Political communication is the nervous system of democracy, as a wise old saying goes. This seminar, however, is less about the “how” than about the “why”. First of all, the seminar deals with fundamentals. Platoand Aristotle, but also more modern authors: Hobbes, Kant, Nietzsche and of course Machiavelli. The ethical basics and preconditions of political communication will be taught. This also includes a discussion of its limitations. To give concrete examples: when, for example, must one tell the truth; when is it permissible to stretch it? Is being a politician a job like any other? Or do professional politicians differ from all other people in their self-concept, attitude and ethical standards? We will also observe the message, i.e. communication itself, whether by text, image or video. This leads to an examination of current theories of communication. The third focus is on the agents of communication, i.e. the media. Is the old adage of the German philosopher Emil Dovifat – “Any form of journalism is dominated by ethos” – still true?

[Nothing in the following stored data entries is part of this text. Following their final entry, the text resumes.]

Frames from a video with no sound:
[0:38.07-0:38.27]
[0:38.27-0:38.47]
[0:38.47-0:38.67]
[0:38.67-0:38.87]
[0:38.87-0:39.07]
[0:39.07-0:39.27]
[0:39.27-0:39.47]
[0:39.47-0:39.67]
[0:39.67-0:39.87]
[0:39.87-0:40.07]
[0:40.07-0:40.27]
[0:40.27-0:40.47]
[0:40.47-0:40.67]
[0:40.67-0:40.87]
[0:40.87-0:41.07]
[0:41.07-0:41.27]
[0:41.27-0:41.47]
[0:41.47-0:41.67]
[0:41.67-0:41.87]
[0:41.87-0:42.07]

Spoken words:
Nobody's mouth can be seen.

To this day, the job of rhetoric is to meet the audience where it stands, taking everyone along for the ride in motivation and argumentation. In order to convey the message and let the argument be understood, the audience must be interested, entertained, fascinated and convinced. – But how is that to be achieved? Rhetoric, the toolbox of any speaker, was developed to an art form within the political and court practices of ancient Greece and Rome and was even taught in special schools. The seminar begins with preparation: how could strategies of argumentation develop, how does one retain one’s credibility? How can one evoke images in the listener’s mind? An additional focus is on body language, following the old motto: “Excelling in repartee requires aplomb!” The seminar will also analyze the classical toolbox of rhetoric, e.g. alliteration, allusion, allegory, hyperbole and metaphor.
The lecture course on media history combines two approaches: the history of media culture explains during which periods and in which form which media took on functions of control and orientation in cultural and social change processes, why, to what end, and how? Integrated media history examines the historical development of complex inter-medial constellations. What happens when the basic media of text, image, sound and numbers are recombined in new constellations, and what takes place when new media develop as the coming catalysts of change for the basic media?